Segment Start: Records for this exercise

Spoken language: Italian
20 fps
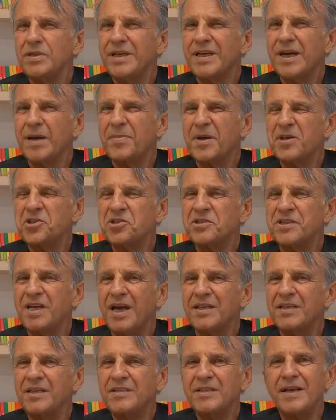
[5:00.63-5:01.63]
delle
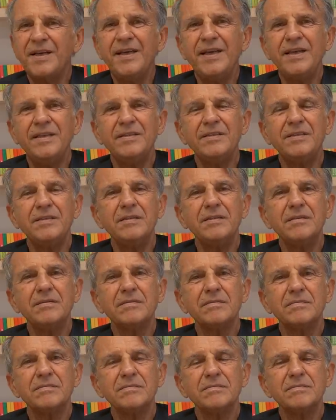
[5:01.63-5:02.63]
capacità, dei talenti,
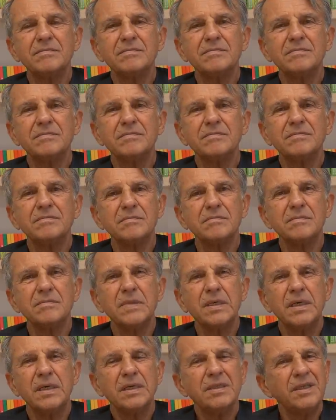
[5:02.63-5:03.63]

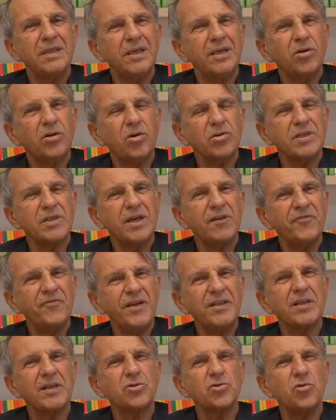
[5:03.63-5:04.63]
delle cose che
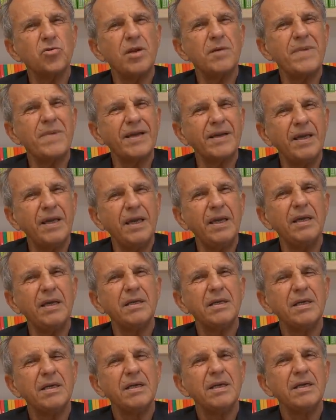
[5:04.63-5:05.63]
fai da sola ma
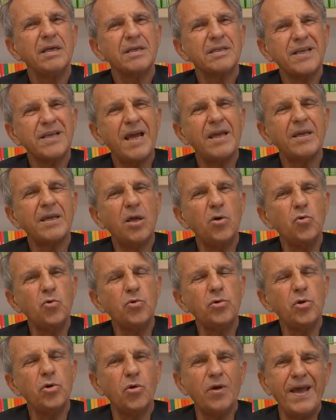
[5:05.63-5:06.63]
che sai che
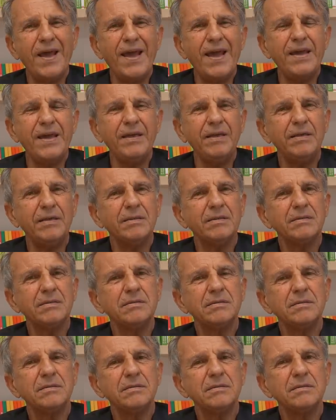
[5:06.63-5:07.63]
lui o lei
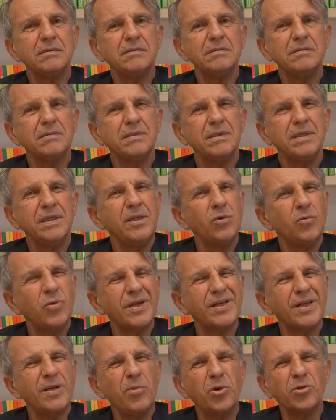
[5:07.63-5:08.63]
in
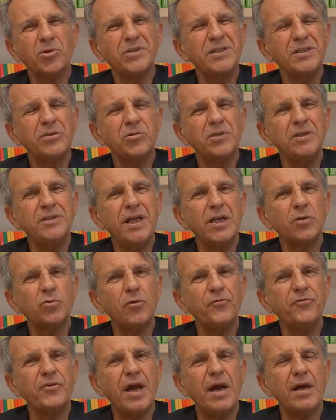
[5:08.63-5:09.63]
qualche modo dentro di te al tuo
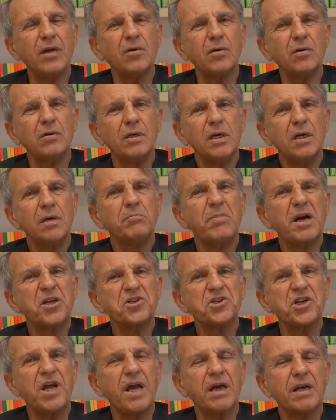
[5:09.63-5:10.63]
fianco,
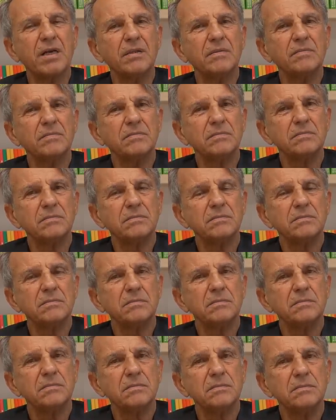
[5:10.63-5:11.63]
Basher,
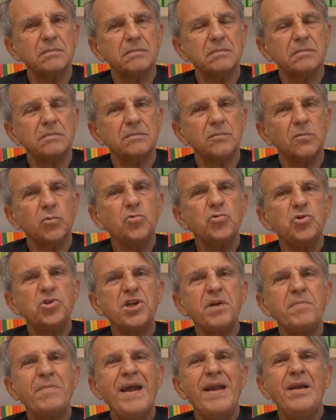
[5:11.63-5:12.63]
un
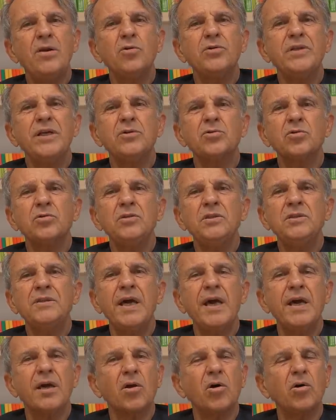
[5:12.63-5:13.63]
gemello dentro di
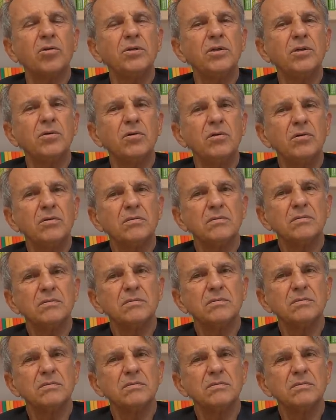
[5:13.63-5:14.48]
te erotico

Segment End: Records for this exercise

- **What is required**: Transcribe exactly, and only, the lines from the one containing "[5:02.63-5:03.63]" through the last line of the records above, both included; leave out the pictures.

- **Output for this exercise**:
[5:02.63-5:03.63]

[5:03.63-5:04.63]
delle cose che
[5:04.63-5:05.63]
fai da sola ma
[5:05.63-5:06.63]
che sai che
[5:06.63-5:07.63]
lui o lei
[5:07.63-5:08.63]
in
[5:08.63-5:09.63]
qualche modo dentro di te al tuo
[5:09.63-5:10.63]
fianco,
[5:10.63-5:11.63]
Basher,
[5:11.63-5:12.63]
un
[5:12.63-5:13.63]
gemello dentro di
[5:13.63-5:14.48]
te erotico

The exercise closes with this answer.